This is ridiculously tasty! Every single fetching element of Zweigelt is crammed into this; it couldn’t fathomably be yummier. No true hedonist should be without it.
Erich Sattler is emblematic of the new generation of Austrian vintners: a wine-school grad and the 4th generation in the family to take over his family’s estate, in 1999. "We make wine as my grandfather did," he says, "only with better machines." Located in and around the village of Tadten, Sattler’s vineyards are on the east side of Lake Neusiedl, which moderates the warm air from the easterly Pannonian plain’s continental influence. The soil here is composed mainly of gravel, part of a 5 kilometer wide gravel bed left behind when the Danube river dried up 2 million years ago. Sattler’s st. laurent and zweigelt vines, some of which are 40+ years old, are well suited to gravel soils for the production of wines with ‘ripe, soft tannin,’ Erich’s primary goal. Sattler practices certified minimal-impact vineyard management, does not irrigate his 22 hectares, green harvests to reduce yields to a mere 5 to 7 bunches per vine, and harvests by hand.

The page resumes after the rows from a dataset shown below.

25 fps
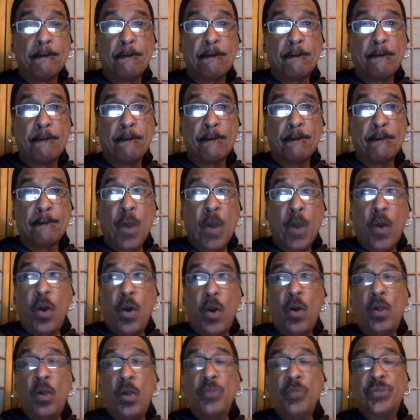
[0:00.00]

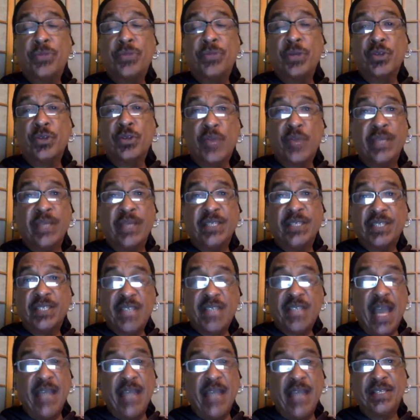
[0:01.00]
All the greatest
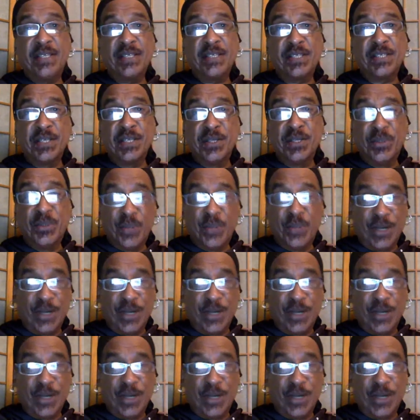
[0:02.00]
scientists in the world,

In order to produce dense, balanced wines with silky tannins, in his ‘classic’ wines Sattler de-stems, ferments in stainless steel, with elevage on the lees for 6 months in stainless and large oak casks. For the reserve wines, fermentation occurs in 2000 liter open top vats, punch downs are done manually, and then wines are matured for 12 months in Allier oak barrels for the St. Laurent Reserve, and new barrels for the Zweigelt Reserve. Erich never uses any technical concentration methods like reverse osmosis, or any additives before or after fermentation. Sattler succeeds in his objective of producing "variety-typical, dense and smooth wines with harmoniously integrated tannins, lovely fruit and pleasant acidity."

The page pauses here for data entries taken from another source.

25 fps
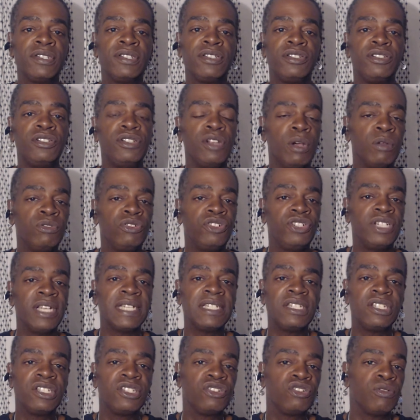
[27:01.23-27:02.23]
Don't
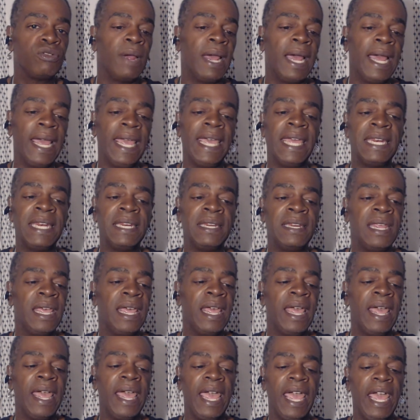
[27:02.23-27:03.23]
just try and
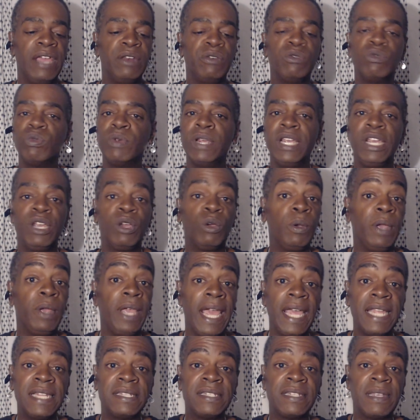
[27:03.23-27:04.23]

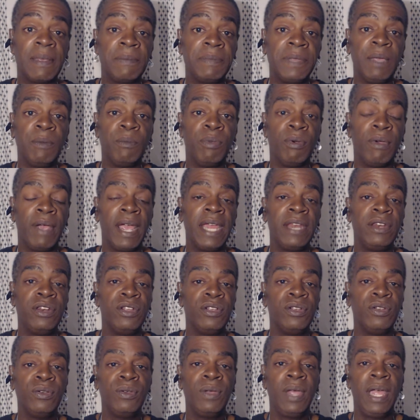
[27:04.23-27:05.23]
recreate something brand
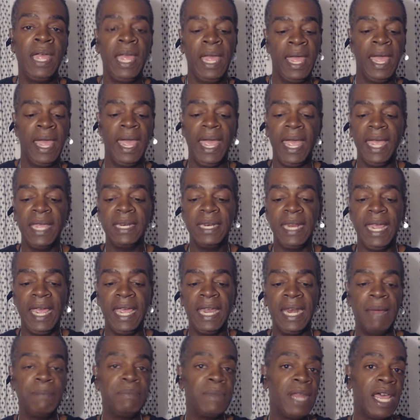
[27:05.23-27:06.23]
new. And
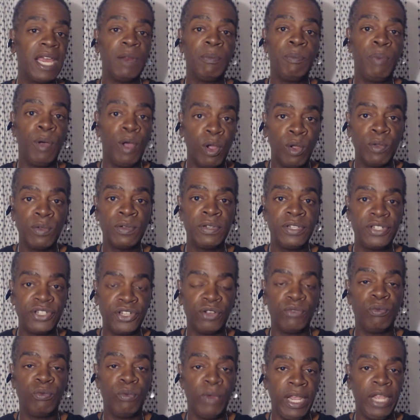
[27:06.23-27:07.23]
I'm not opposed to
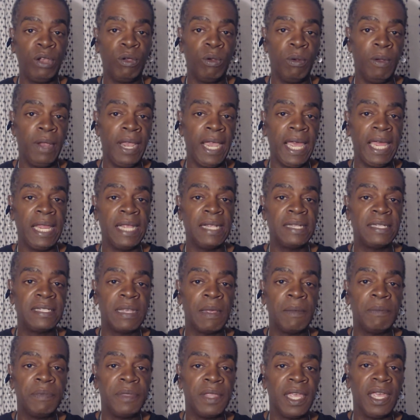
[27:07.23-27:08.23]
recreating
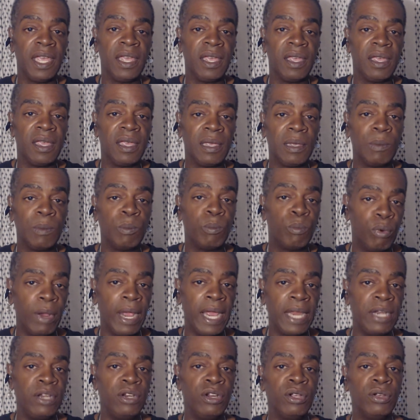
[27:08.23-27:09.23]
something
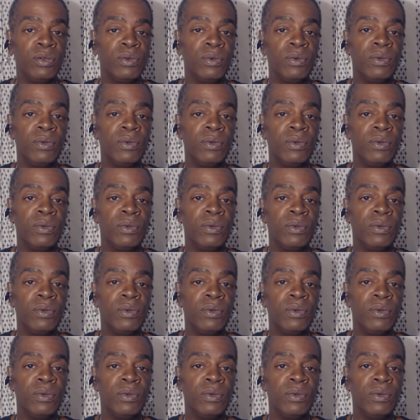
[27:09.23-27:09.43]
brand new.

The source of Austria’s finest botrytized sweet wines, Burgenland covers a lofty portion of Austria's wine producing real estate. It encompasses the smaller regions of Neusiedlersee, Neusiedlersee-Hügelland, Mittelburgenland and Südburgenland. The latter two are most associated with their exceptional red wines. The region as a whole produces no shortage of important whites.
Neusiedlersee, named for the lake that it surrounds to the east, is home to a great diversity of grape varieties. The region’s most notable wines, however, are the botrytis-infected, sweet versions.

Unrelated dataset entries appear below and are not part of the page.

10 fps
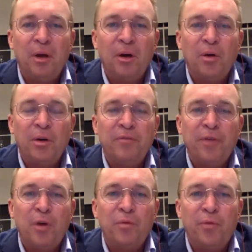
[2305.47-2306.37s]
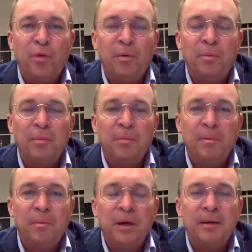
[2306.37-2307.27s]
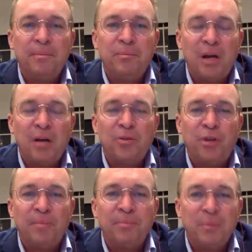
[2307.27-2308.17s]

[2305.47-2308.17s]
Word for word: are going to vote for um, Donald Trump.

Neusiedlersee-Hügelland, which wraps the lake on its western side, includes the town of Rust, a historically esteemed wine community. Its close proximity to the lake’s fog and mist make it another source of some of the more prestigious botrytized wines. Neusiedlersee-Hügelland also produces fine Blaufränkisch, Pinot Blanc, Neuburger and Grüner Veltliner, though a label will usually name the more general, Burgenland, so as not to confuse it with its eastern cousin, Neusiedlersee, across the lake.
Blaufränkisch is well suited to and makes up over half of the vineyard area in Mittelburgenland. The region’s hills and plateaus, which are composed of variations in schist, loess and clay-limestone, produce high quality reds with interesting diversity.
Südburgenland, also known for its deep, complex and age-worthy Blaufränkisch, is beginning to turn out some alluring whites from Grüner Veltliner, Welschriesling and Weissburgunder (Pinot Blanc).
Austria’s most popular red variety, the Zweigelt grape can make a charmingly fruity, snappy and spicy wine ideal for summer sipping. Be on the lookout for the one-liter bottles—perfect for the barbecue! It is also capable of more serious, concentrated, age-worthy version that can withstand a short number of years of age. Somm Secret— While native to Austria, Zweigelt is actually a fairly recent cross bred by Dr. Zweigelt in 1922. He crossed two native varieties, Blaufränkisch, for its peppery bite, with St. Laurent, chosen for its elegance.